**Required work**
What you produce should be the lines from the line containing "[00:00:05.00 to 00:00:06.00]" through the last line below, both ends included, reproduced exactly and without pictures.
(Given information)
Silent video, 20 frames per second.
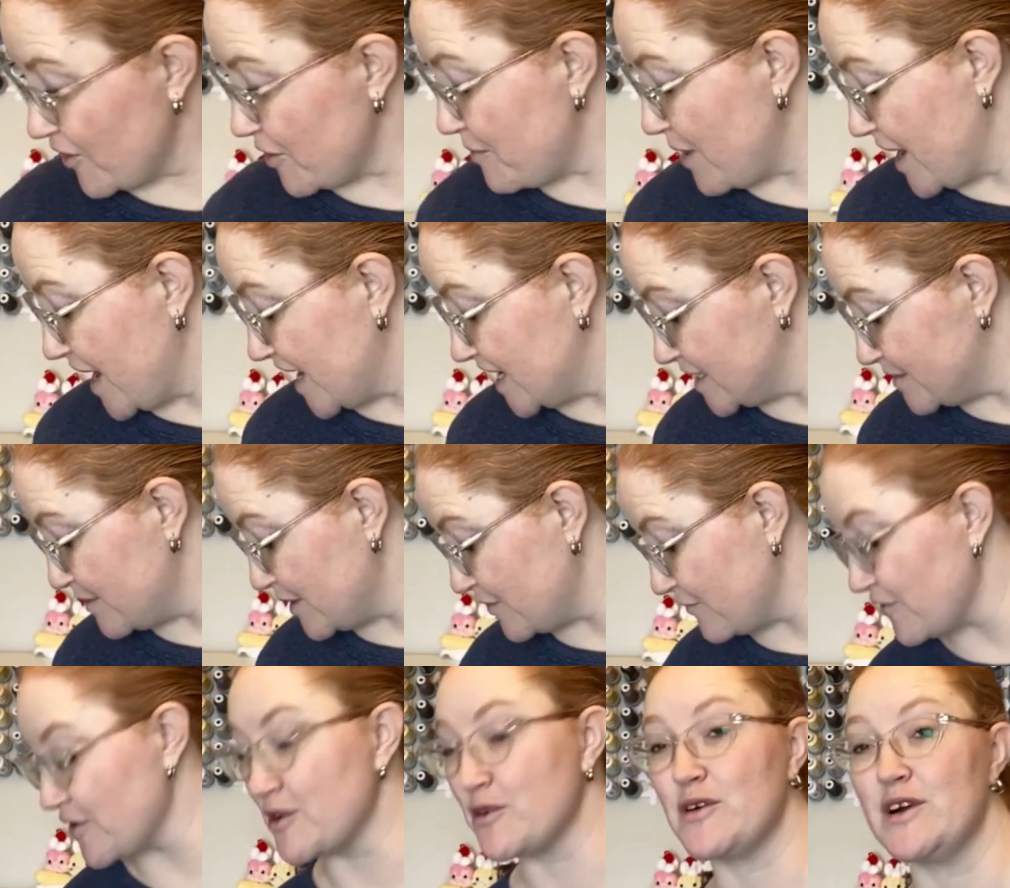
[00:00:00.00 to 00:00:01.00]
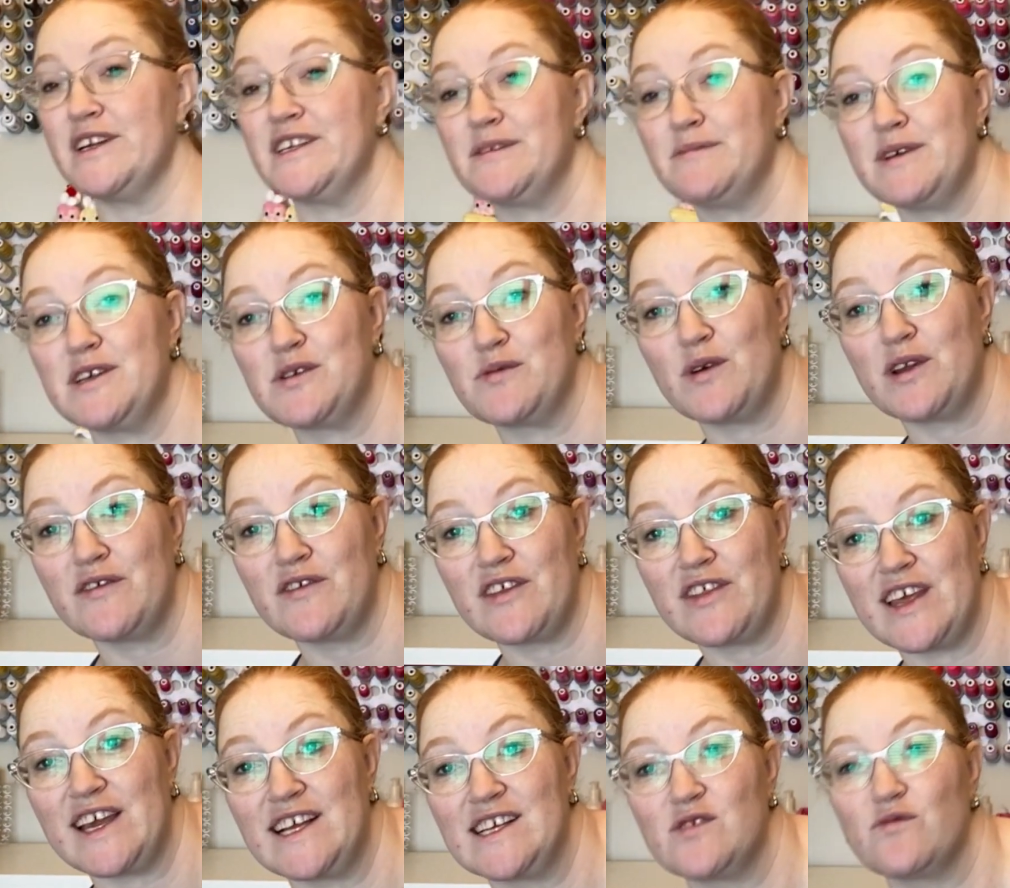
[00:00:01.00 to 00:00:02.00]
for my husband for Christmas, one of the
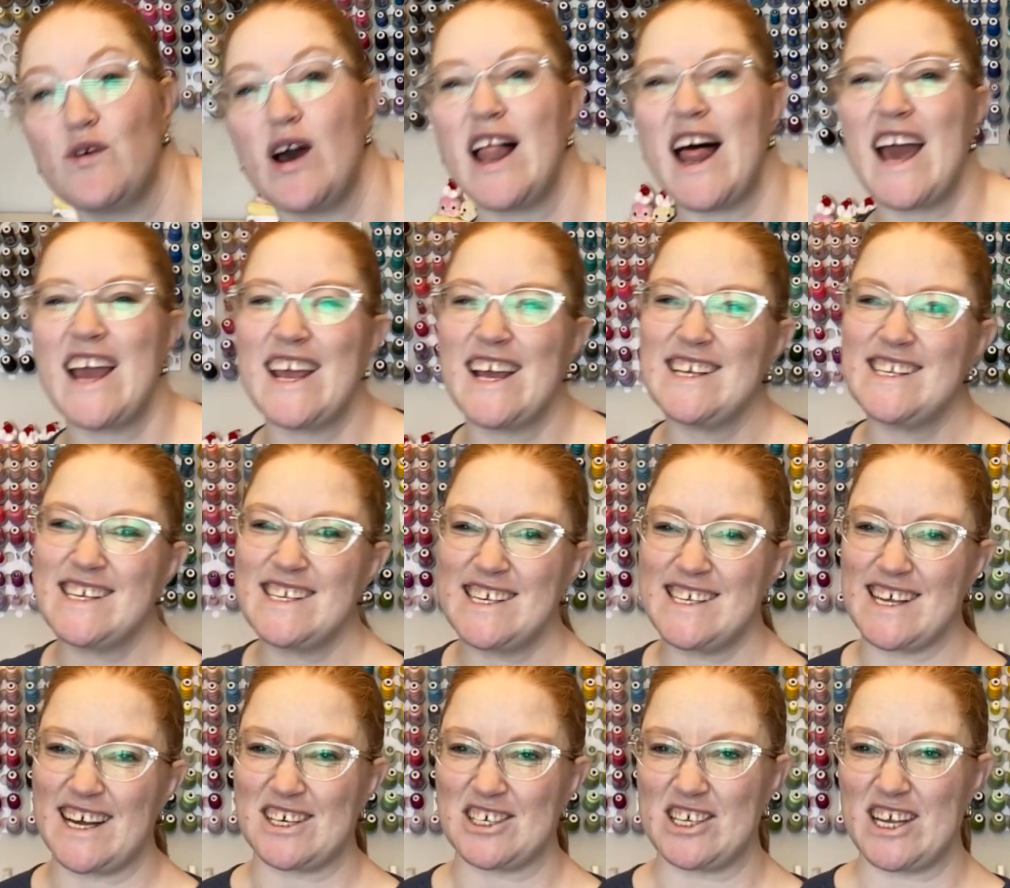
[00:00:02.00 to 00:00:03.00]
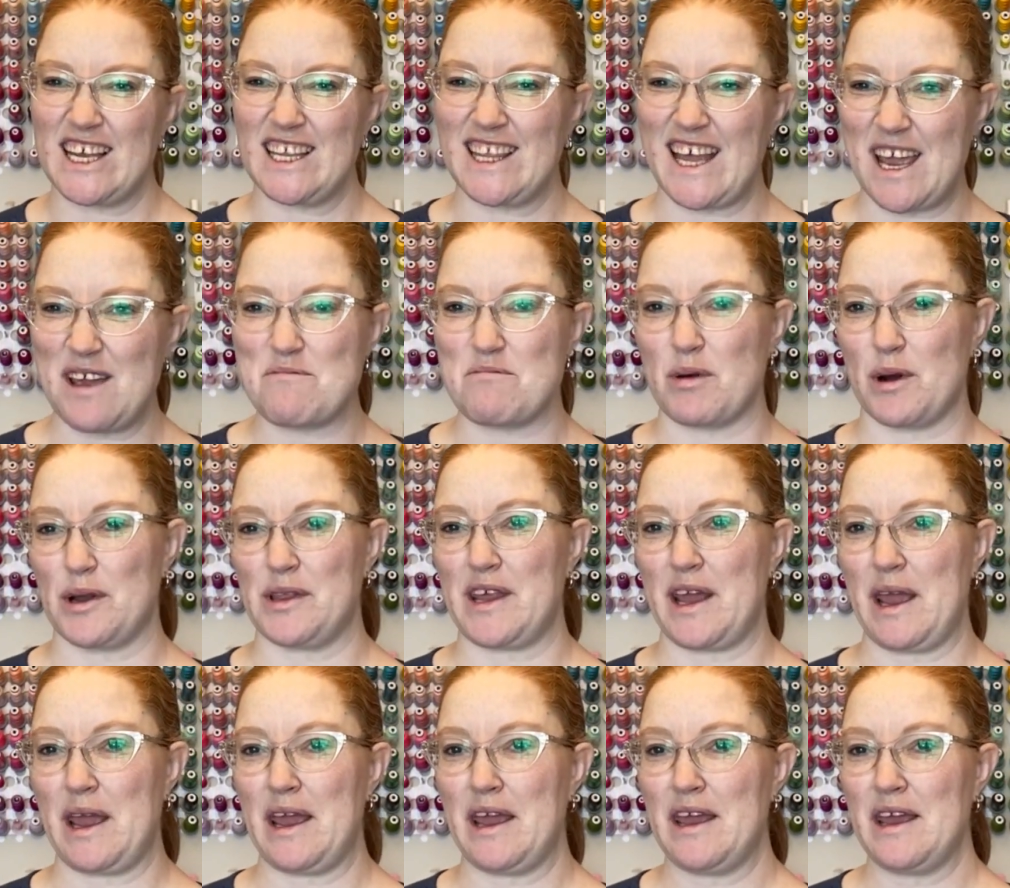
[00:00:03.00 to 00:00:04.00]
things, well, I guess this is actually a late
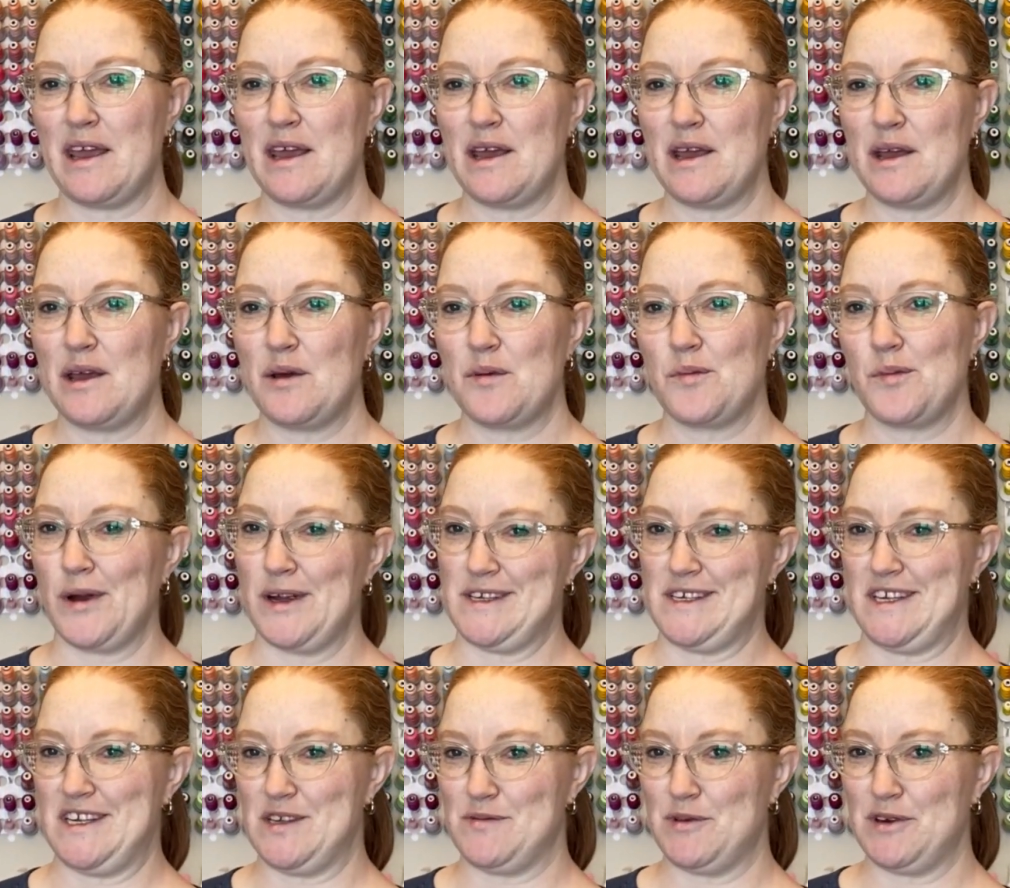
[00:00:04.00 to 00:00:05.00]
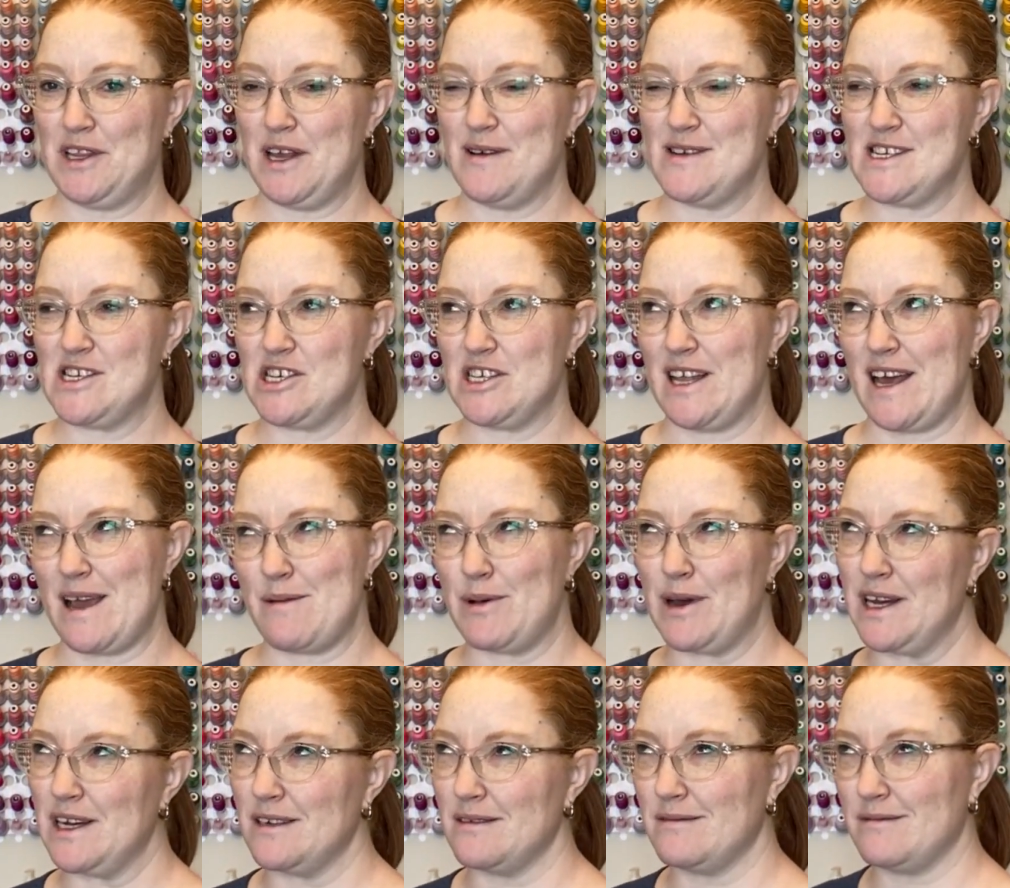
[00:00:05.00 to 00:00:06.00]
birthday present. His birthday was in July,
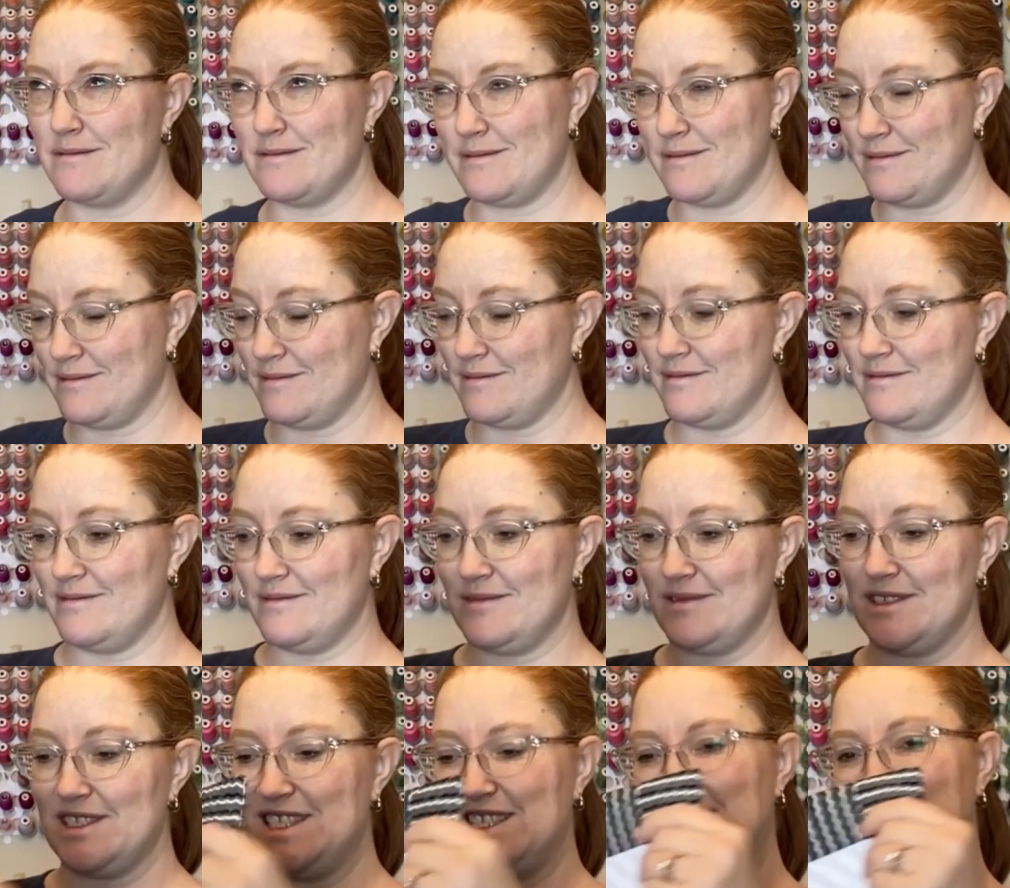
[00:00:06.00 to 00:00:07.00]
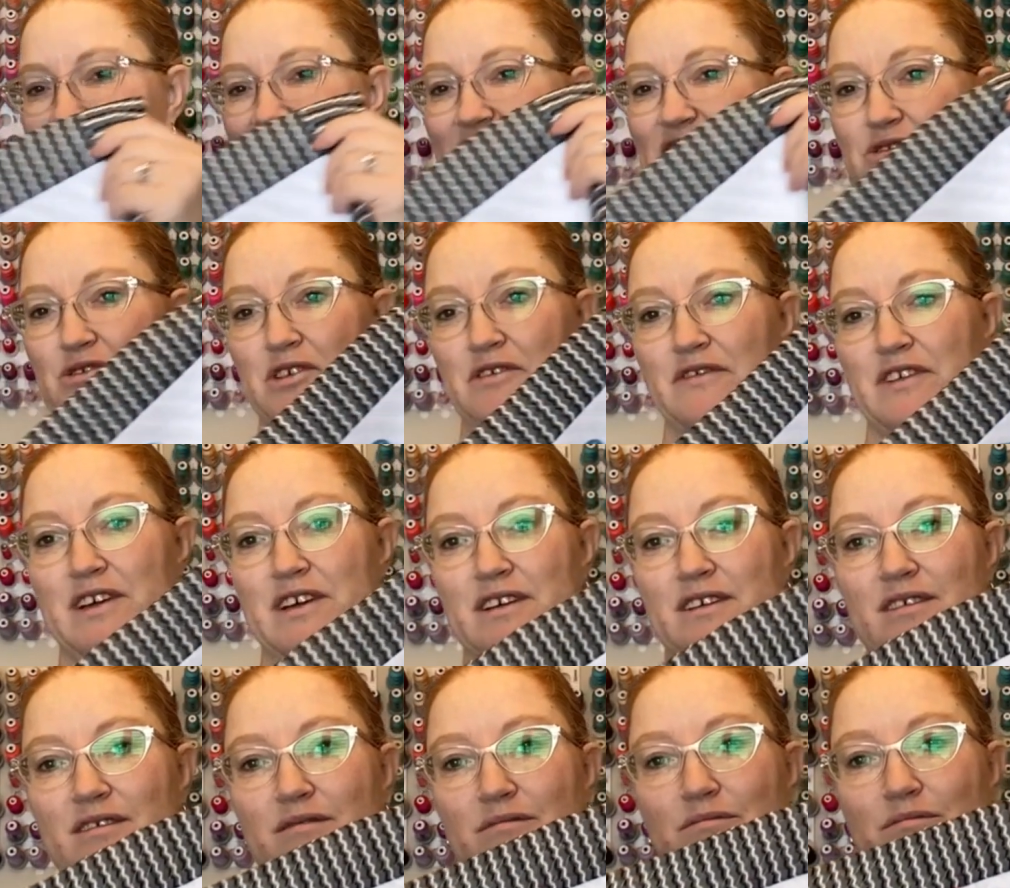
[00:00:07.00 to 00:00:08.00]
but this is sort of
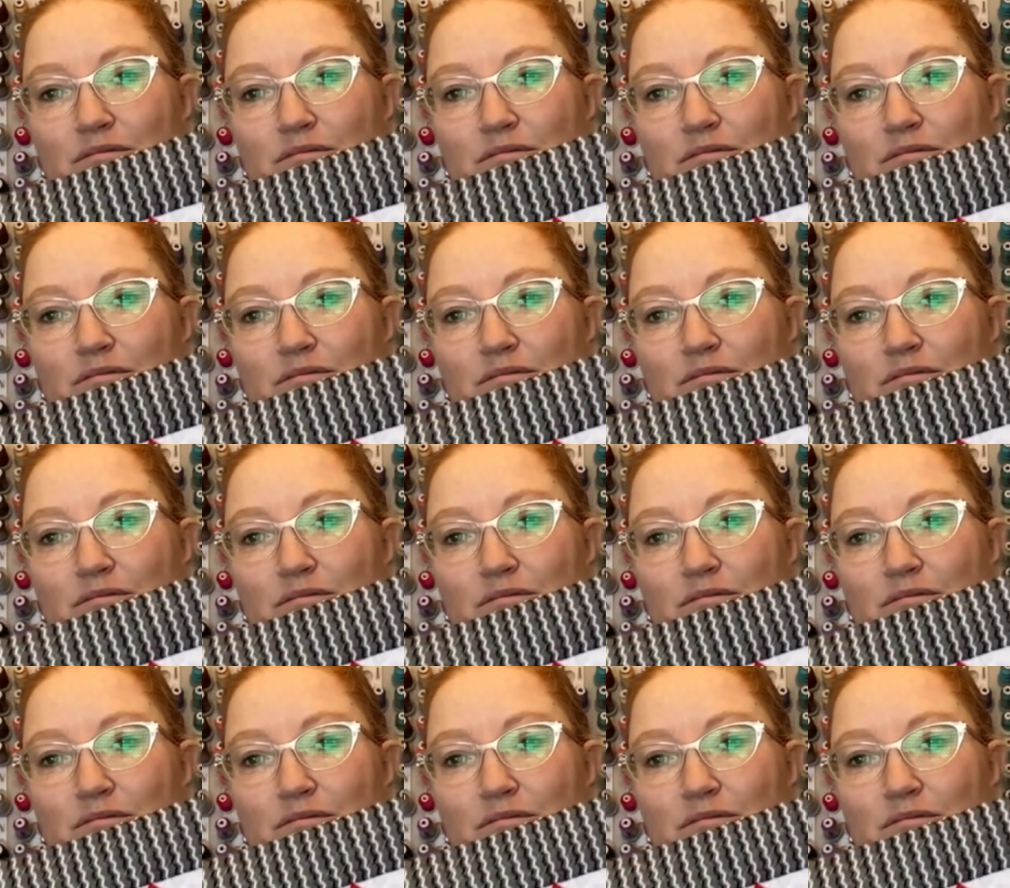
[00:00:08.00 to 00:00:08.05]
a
(End Given information)
**Answer space**
[00:00:05.00 to 00:00:06.00]
birthday present. His birthday was in July,
[00:00:06.00 to 00:00:07.00]
[00:00:07.00 to 00:00:08.00]
but this is sort of
[00:00:08.00 to 00:00:08.05]
a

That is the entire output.